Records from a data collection
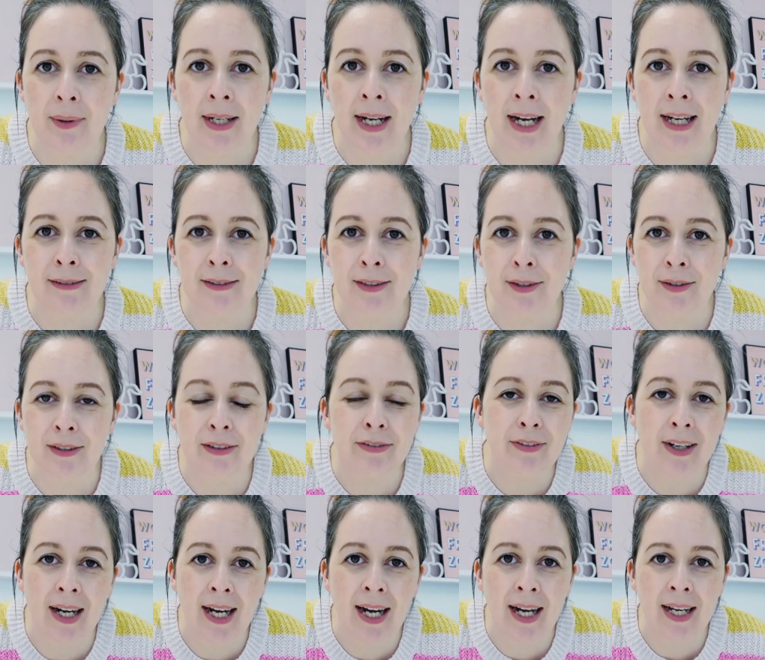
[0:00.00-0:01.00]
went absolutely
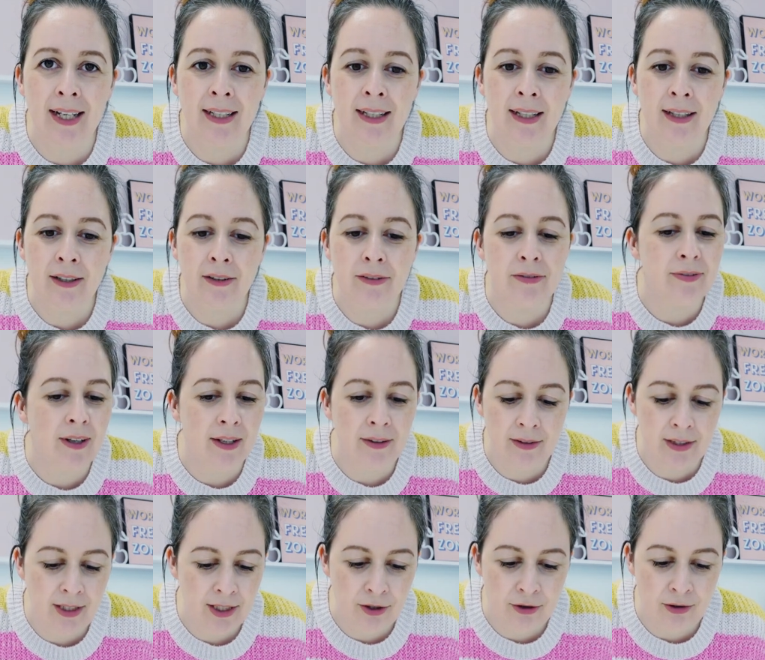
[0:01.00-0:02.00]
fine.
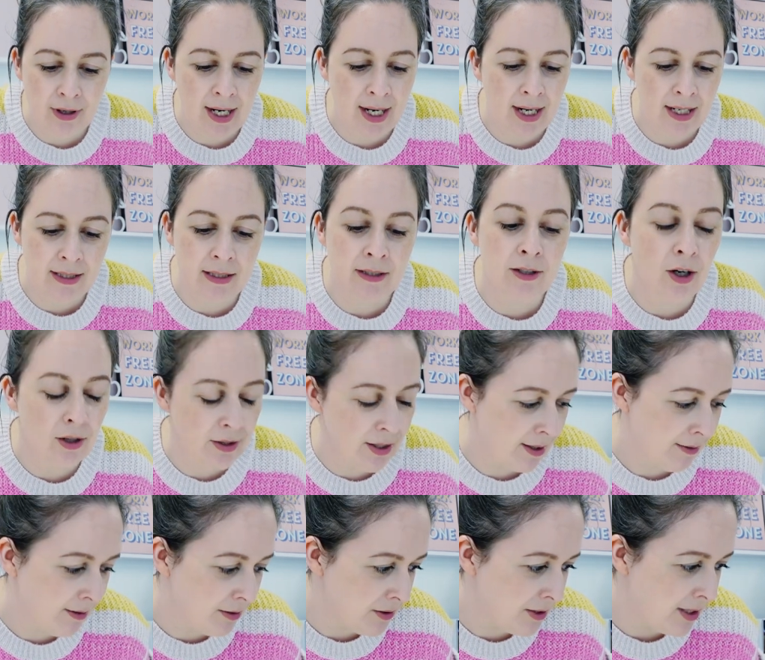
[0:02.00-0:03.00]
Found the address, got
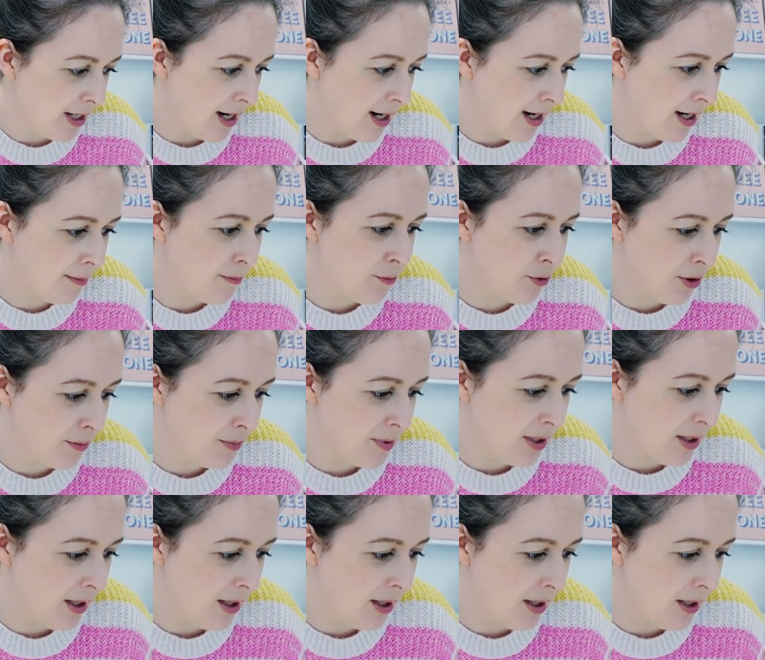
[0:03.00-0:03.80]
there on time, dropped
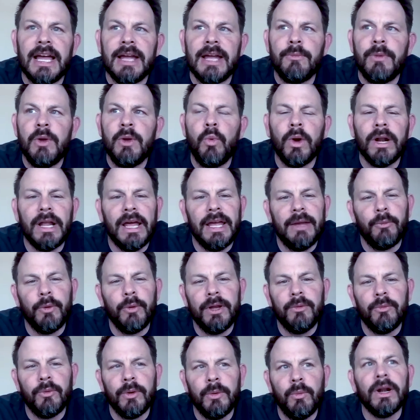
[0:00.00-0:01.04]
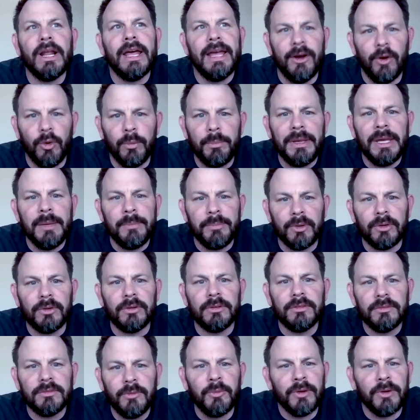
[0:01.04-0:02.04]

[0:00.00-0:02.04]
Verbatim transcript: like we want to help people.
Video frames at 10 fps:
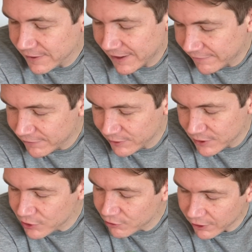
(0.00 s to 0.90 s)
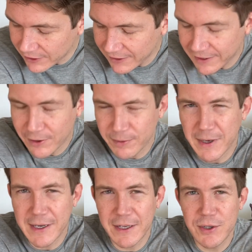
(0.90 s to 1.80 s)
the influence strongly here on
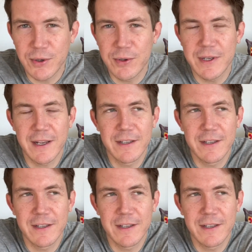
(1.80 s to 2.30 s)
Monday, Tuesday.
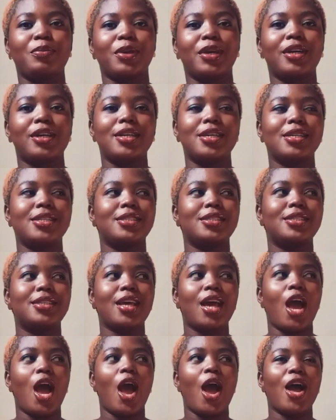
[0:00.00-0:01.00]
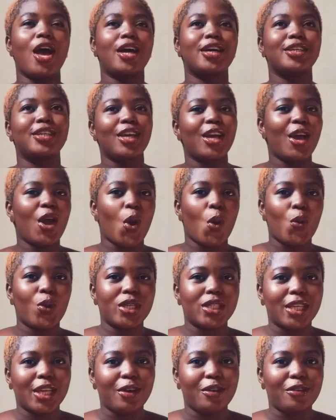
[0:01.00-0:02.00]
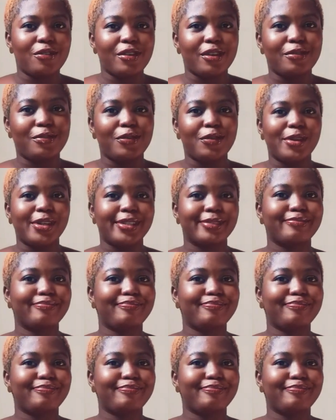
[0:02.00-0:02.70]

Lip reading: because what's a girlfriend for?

...

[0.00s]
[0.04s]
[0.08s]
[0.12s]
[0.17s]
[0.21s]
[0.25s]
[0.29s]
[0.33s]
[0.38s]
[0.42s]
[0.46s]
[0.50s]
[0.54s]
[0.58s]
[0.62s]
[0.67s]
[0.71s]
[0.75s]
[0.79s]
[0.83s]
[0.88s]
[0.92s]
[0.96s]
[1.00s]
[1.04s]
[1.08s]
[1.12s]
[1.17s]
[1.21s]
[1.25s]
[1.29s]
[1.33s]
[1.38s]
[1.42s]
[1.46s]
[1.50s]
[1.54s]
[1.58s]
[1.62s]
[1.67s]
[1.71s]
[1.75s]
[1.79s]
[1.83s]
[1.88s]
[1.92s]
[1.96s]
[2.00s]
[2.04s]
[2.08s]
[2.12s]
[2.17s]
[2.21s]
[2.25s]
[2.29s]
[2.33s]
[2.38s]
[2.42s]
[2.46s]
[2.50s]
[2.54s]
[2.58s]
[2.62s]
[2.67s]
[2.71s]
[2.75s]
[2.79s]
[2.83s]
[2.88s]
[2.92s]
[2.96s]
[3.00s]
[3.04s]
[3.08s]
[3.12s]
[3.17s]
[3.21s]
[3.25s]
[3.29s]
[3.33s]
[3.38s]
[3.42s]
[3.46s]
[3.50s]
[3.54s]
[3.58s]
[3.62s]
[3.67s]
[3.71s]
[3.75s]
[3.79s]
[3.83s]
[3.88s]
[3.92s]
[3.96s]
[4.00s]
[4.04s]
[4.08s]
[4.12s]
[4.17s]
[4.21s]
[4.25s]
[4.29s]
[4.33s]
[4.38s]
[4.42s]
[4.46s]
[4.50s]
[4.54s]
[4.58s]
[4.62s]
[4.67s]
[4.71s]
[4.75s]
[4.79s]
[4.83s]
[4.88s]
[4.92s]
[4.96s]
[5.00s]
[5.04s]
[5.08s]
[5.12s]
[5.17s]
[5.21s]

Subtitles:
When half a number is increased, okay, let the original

==

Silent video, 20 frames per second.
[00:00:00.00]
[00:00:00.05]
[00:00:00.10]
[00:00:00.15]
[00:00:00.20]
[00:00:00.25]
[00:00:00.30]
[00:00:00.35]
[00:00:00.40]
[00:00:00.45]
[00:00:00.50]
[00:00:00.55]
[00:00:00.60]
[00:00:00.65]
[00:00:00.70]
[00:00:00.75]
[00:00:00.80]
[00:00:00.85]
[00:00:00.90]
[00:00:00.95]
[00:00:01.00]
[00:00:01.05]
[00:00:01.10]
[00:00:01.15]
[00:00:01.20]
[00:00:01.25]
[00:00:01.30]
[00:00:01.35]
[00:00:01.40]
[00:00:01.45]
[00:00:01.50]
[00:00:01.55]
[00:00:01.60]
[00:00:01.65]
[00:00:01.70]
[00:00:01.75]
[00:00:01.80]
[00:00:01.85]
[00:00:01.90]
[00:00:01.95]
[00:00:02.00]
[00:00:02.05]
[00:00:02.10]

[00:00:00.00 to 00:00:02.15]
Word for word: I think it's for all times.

• [EXERCISE PROMPT] When copying from the data above, print only the lines from the line containing "(1.80 s to 2.30 s)" to the line containing "Lip reading: because what's a girlfriend for?", exactly, and leave the pictures out.

• [YOUR SOLUTION]
(1.80 s to 2.30 s)
Monday, Tuesday.
[0:00.00-0:01.00]
[0:01.00-0:02.00]
[0:02.00-0:02.70]

Lip reading: because what's a girlfriend for?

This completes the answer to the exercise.